L'école, vigie sanitaire

Autre vertu de l'école qui fait cruellement défaut : le suivi médical qu'elle permet d'exercer, sur les populations les moins favorisées notamment. Une enquête menée dans 130 pays par l’OMS  révèle que "dans trois États sur quatre, les services de santé dans les établissements scolaires ont été abandonnés", et dans 93 % d’entre eux, la pandémie de Covid-19 a fait grimper les pathologies mentales.  "72 % des enfants et des adolescents dans 70 pays ont subi des perturbations qui n’ont pas été traitées". Sur ce terrain, l'école virtuelle, quand elle existe, est encore à mille lieues de pallier les fermetures de classes.

"72 % des enfants et des adolescents dans 70 pays ont subi des perturbations qui n’ont pas été traitées" (rapport de l'OMS)

Pour Save the Children, la solution est simple : les bailleurs de fonds vont devoir en en faire plus. Car chaque unité dépensée pour la prise en charge d’un enfant rapporte cinq fois plus.

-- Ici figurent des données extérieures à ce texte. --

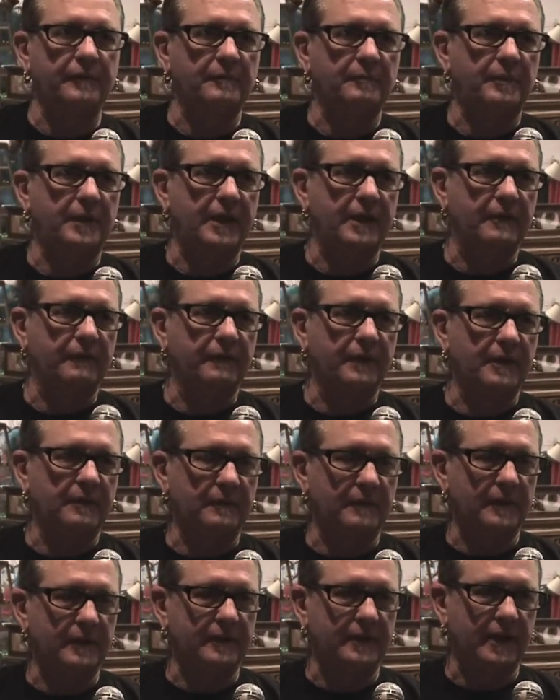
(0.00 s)
and pay the
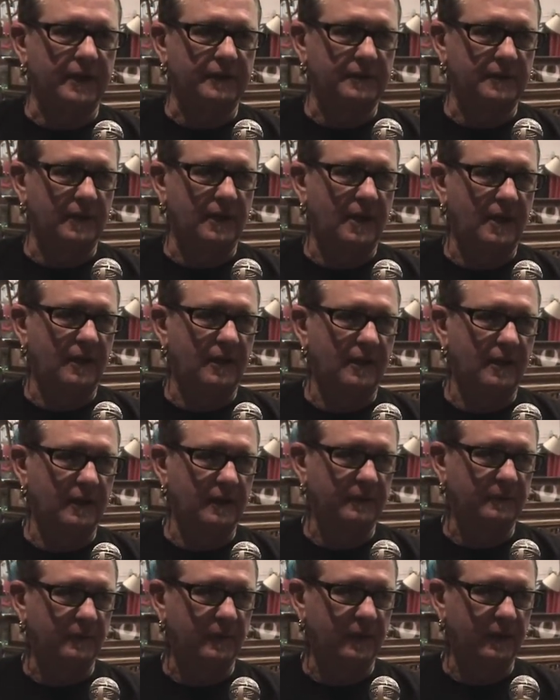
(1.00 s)
rent. It takes a lot of
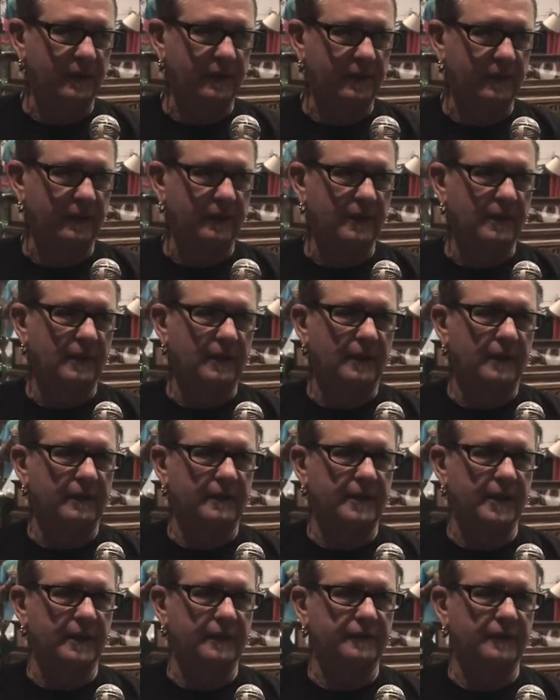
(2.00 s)
hard work. It
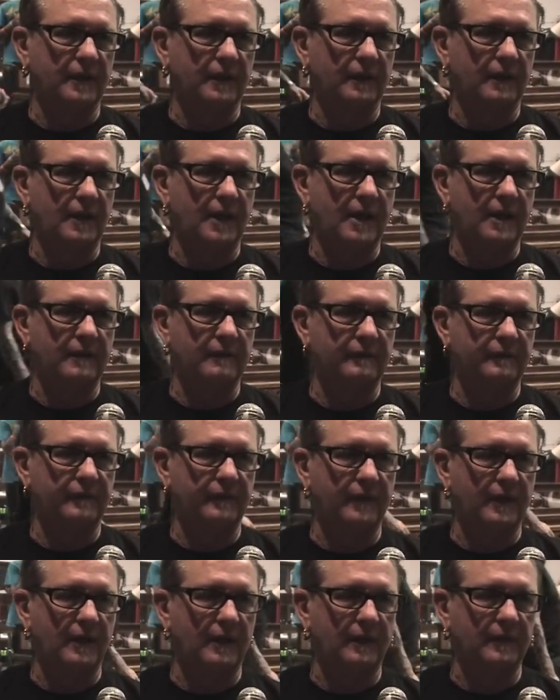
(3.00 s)
takes a lot
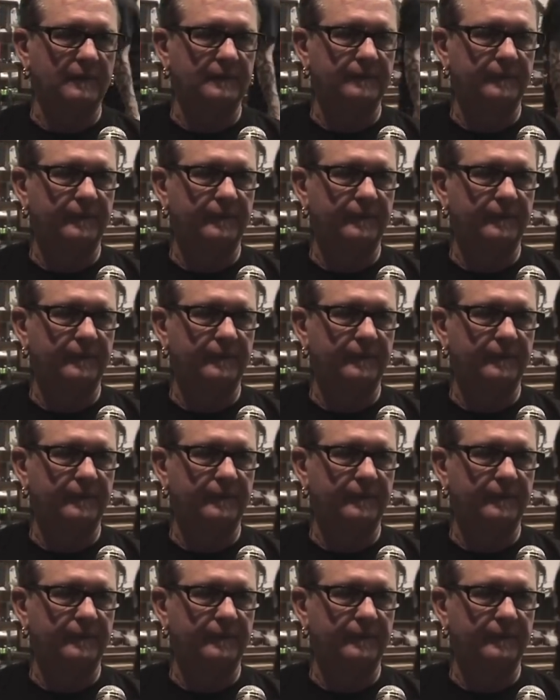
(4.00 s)
of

Dans les objectifs de développement durable, l’ONU s’était engagée à ce qu’en 2030, tous les enfants soient scolarisés. Or un enfant de 6 à 17 ans sur six reste exclu de l'école, et seuls 6 jeunes sur 10 vont jusqu’au bout du cycle secondaire, un phénomène évidemment plus marqué dans les pays à revenu faible. Parallèlement les formations d'enseignants reculent, surtout en Afrique subsaharienne. 

Si rien n’est fait, estiment les Nations unies, 20 % des jeunes et 30 % des adultes dans les pays à revenu faible ne sauront toujours pas lire dans neuf ans.